To hotfix or not to hotfix, that is the question

Let me start this blog post by making it clear that this is my opinion, not an official stance. Everyone is entitled to their opinion and this is just mine. Feel free to ignore it if you like.

I often time have discussions with customers about applying hotfixes, and more recently cumulative updates. The discussion revolves around if these things should be applied pro-actively or not. There are many folks in the support organizations here at Microsoft that want to make sure they are looking after our customers and thus recommend to them to apply all the latest and greatest fixes. The thought is that doing so will avoid fighting already known and fixed issues. This can be a big time and frustration saver rather than battling for days trying to get something to work, only to find out there was already a fix for the issue.

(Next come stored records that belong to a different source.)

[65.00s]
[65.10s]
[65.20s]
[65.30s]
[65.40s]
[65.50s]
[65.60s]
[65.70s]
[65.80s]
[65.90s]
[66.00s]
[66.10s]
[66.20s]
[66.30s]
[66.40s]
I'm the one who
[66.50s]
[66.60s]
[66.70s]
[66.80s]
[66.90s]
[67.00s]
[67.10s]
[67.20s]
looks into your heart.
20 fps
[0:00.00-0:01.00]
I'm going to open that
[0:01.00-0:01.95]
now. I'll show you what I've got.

Change is risk. This is why most medium and large companies with mature IT processes have some form of change control in place. Any change means a deviation from the status quo and while that may improve things, it has the potential to cause problems as well. Standard change mitigation is to test the changes before committing to them in production. This is a good practice for IT groups as well as internally at Microsoft. Everything that Microsoft releases is tested before let out “into the wild”. As some of you may have noticed, occasionally that testing has missed a scenario or two and had unforeseen side effects. Fortunately I think such scenarios are getting to be less and less as process and diligence improves. Unfortunately, we aren't to a 0 occurrence rate just yet.

I was a test lead/manager for several years in the SCCM development group and was part of many hard discussions on how much testing is the right amount of testing for a given problem. With only a few quick tests the possibility of having a regression or unforeseen problem caused by the fix was high. On the other end of the spectrum I could sit down and dream up an infinite amount of potential tests, meaning that the product could never be released.

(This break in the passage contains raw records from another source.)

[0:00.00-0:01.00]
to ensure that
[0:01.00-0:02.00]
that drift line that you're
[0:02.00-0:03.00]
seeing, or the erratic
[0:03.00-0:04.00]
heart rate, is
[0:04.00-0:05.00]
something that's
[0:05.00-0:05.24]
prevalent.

To give you an off-the wall example of how far these tests can go. Think of a screw driver. It is a fairly simple and straight forward thing that most of us use with out really thinking about it. Various tests are: can it turn to the right, turn to the left, fit screw size A, fit screw size B, comfortable in my hand, comfortable in my kids hand, not break under normal use, not break in a deadly way under more extreme use, not melt in my hand, not melt out in sunlight, not melt in my garage with the heater left on during a 100 degree day, not melt in the sun, go to space, not wear down too quickly, look good on a store shelf to sell better, etc.

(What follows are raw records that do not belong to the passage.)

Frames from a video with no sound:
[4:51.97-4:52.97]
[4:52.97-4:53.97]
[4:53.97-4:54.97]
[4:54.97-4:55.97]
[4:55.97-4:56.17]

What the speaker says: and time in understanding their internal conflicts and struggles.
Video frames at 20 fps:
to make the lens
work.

So, how much testing is enough testing? Well, the balance point changes. The more critical and time sensitive something is, the more risk we take by doing less testing. Hotfixes are generally at the higher end of the risk scale. We test them in lab, maybe with some internal folks, and usually with at-least a few customers before they become available for everyone to download. The testing is limited because we want to be able to get them out fairly quickly. Cumulative updates get a little more testing, especially the interaction of the multiple fixes. The full development, then testing, then release happens in only a few months (and is in addition to the testing that some included hotfixes may have already been through) with a limited number of people so while this is more coverage than a typical hotfix, it isn’t really what I personally would consider as “low risk” just yet (although it is, arguably, getting close). SCCM CU hold less risk than a typical standalone hotfix would, and typically only include items that have a clearly understood risk to them which was covered by internal testing. Service packs get much more rigorous testing across many different in house and external scenarios. The chances of problem arising from a service pack are very low (or at-least well understood and documented) and thus on a personal level I consider it a “low risk” type of deployment.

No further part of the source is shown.